1. 7524 SAYILI KANUN KAPSAMINDA VERGİ USUL KANUNU’NDA YAPILAN DEĞİŞİKLİKLER VE KREDİ KARTI KULLANIMINA GETİRİLEN YENİ DÜZENLEMELER
02 Ağustos 2024 tarihli ve 32620 sayılı Resmi Gazete’de yayımlanan “Vergi Kanunları ile Bazı Kanunlarda ve 375 Sayılı Kanun Hükmünde Kararnamede Değişiklik Yapılmasına Dair Kanun” kapsamında, kredi kartı ve diğer elektronik ödeme araçlarının kullanımı ile ilgili önemli düzenlemeler yürürlüğe girmiştir. 7524 sayılı Kanun ile Vergi Usul Kanunu’na (VUK) eklenen yeni maddeler, vergi kayıplarının azaltılması ve kayıt dışı işlemlerin önlenmesi amacıyla önemli değişiklikler getirmiştir.
Özel Usulsüzlük Cezalarında Büyük Değişim: İşletmenizi Nasıl Etkileyebilir?
7524 sayılı Kanunun 13. maddesi ile VUK mükerrer madde 355’e eklenen 5. Fıkrası ile
“Mal teslimi veya hizmet ifalarına ilişkin tahsilatların, banka ve benzeri finans kurumları, ödeme kuruluşları veya Posta ve Telgraf Teşkilatı Anonim Şirketi aracılığıyla başkalarının adı ve/veya hesabı kullanılarak yapılması durumunda, her bir işlem için bu maddeye göre uygulanan cezalardan az olmamak üzere işleme konu tutarın % 10’u nispetinde, mal teslimi veya hizmet ifasını yapanlar ile adına ve/veya hesabına ödeme yapılanlara ayrı ayrı özel usulsüzlük cezası kesilir. Bu şekilde ceza kesilen mükellefler hakkında üçüncü fıkra hükmü uygulanmaz. Ancak, bu fıkra uyarınca bir takvim yılı içinde kesilecek özel usulsüzlük cezasının toplamı 20 milyon Türk lirasını geçemez.” şeklinde düzenlenmiştir.
Vergi Usul Kanunu’nun mükerrer 355. maddesine eklenen yeni fıkra ile birlikte, mal teslimi veya hizmet ifaları için kredi kartı, banka kartı, ön ödemeli kart, karekod, elektronik cüzdan ve benzeri ödeme araçları kullanılarak yapılan tahsilatları, başka mükelleflerin veya mükellef olmayanların elektronik cihazları/sistemleri (POS ve benzeri cihazlar) aracılığıyla yapanlara ve bu elektronik cihazları/sistemleri kullandıranlara özel usulsüzlük cezası düzenlenmiş, hem tahsilatı gerçekleştiren mükellef hem de kendi adına kayıtlı cihazı kullandıran kişi veya kuruluşlar ciddi yaptırımlarla tabi tutulacaktır.

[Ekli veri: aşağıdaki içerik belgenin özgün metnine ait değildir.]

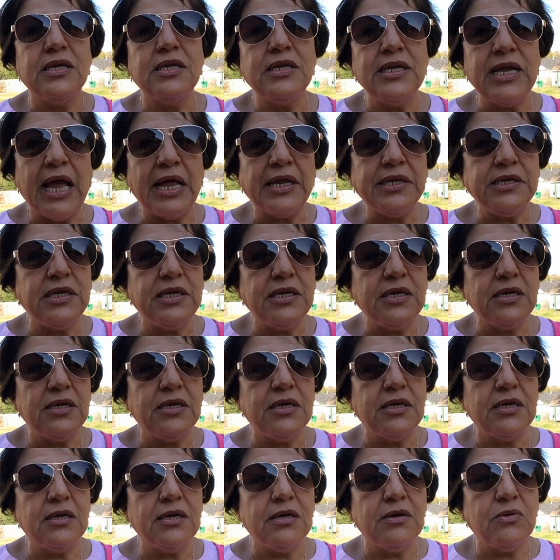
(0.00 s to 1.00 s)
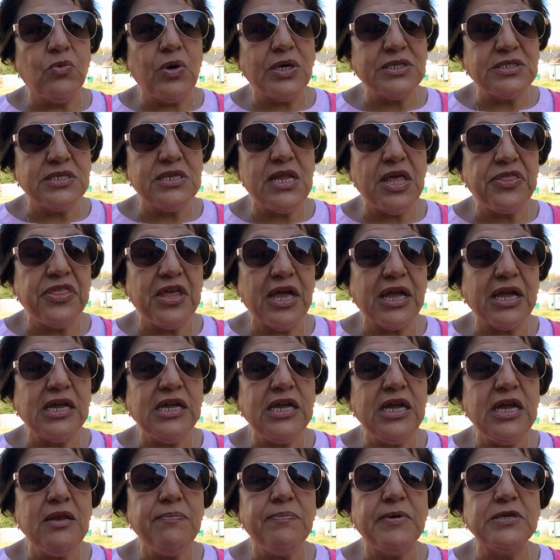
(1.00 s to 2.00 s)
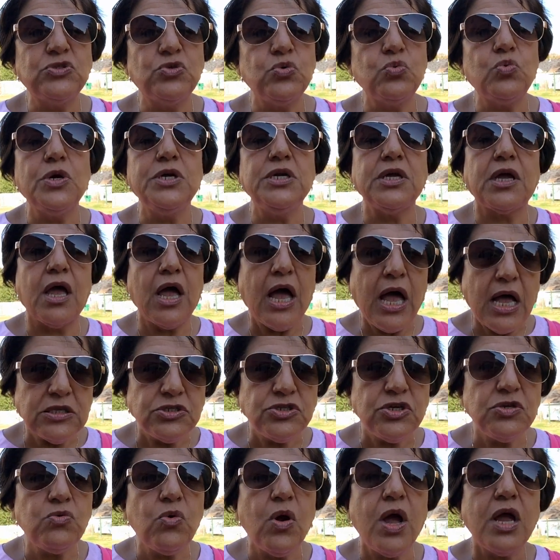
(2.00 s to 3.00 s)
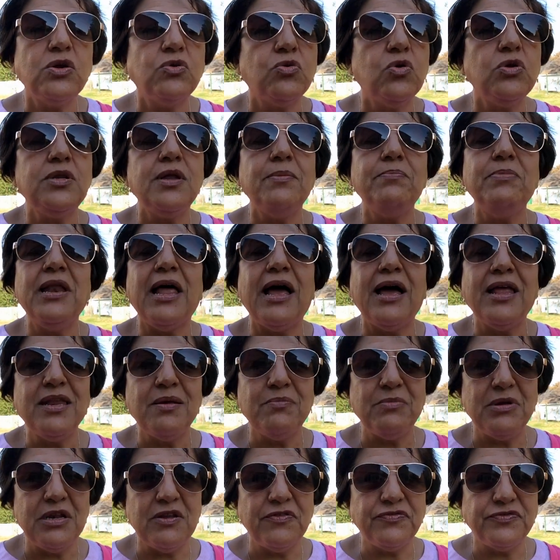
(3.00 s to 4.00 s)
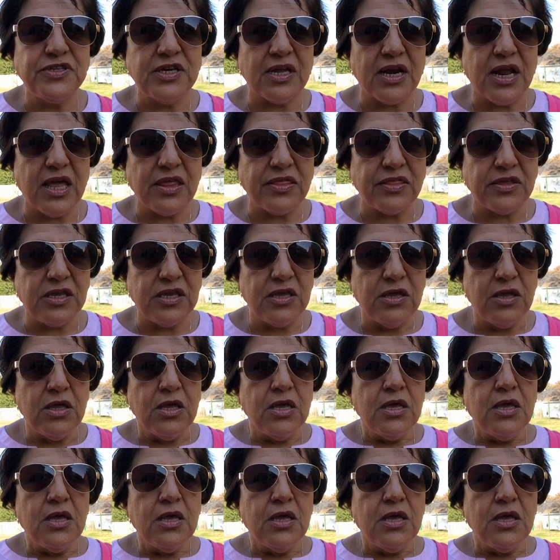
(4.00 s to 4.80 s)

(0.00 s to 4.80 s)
يعني وزنه ثقيل بس هو يقاتل وهاي كله بالعالم الافتراضيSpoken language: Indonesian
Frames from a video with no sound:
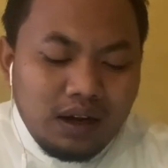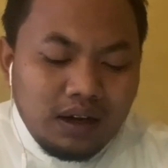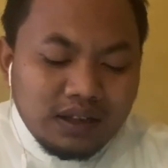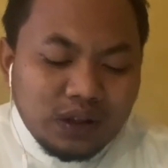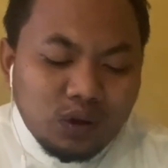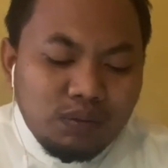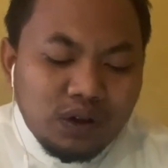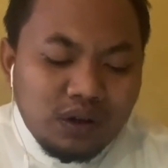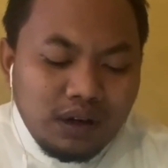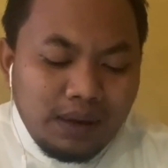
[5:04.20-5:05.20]
satu
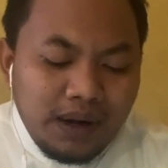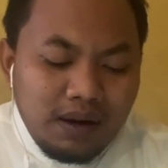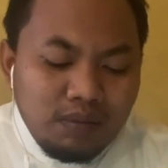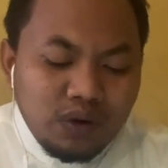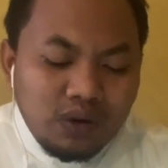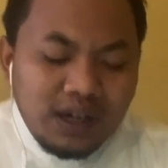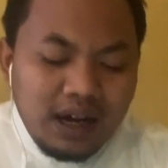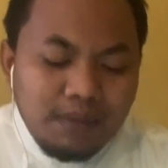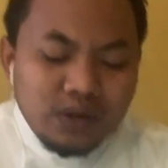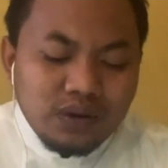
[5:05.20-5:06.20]
menun, apa
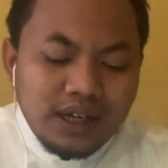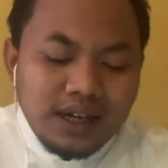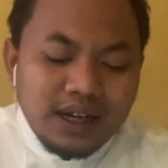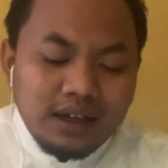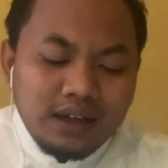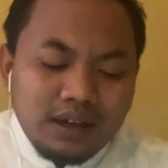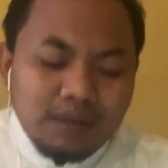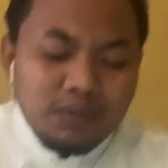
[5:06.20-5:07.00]
menunda masuknya ke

Örnek vermek gerekirse bir restoran işletmecisi, restoranında kullandığı POS cihazının başka bir işletmeye ait olması durumunda bu işlem, kayıt dışı işlem olarak değerlendirilecek ve hem restoran işletmecisi hem de POS cihazı sahibi bu duruma bağlı olarak özel usulsüzlük cezası ile karşı karşıya kalacaktır.
Gelir İdaresi Başkanlığı, yukarıda belirttiğimiz hususu 06.08.2024 tarihinde resmi internet sitesinde yapmış olduğu açıklama ile teyit etmiştir.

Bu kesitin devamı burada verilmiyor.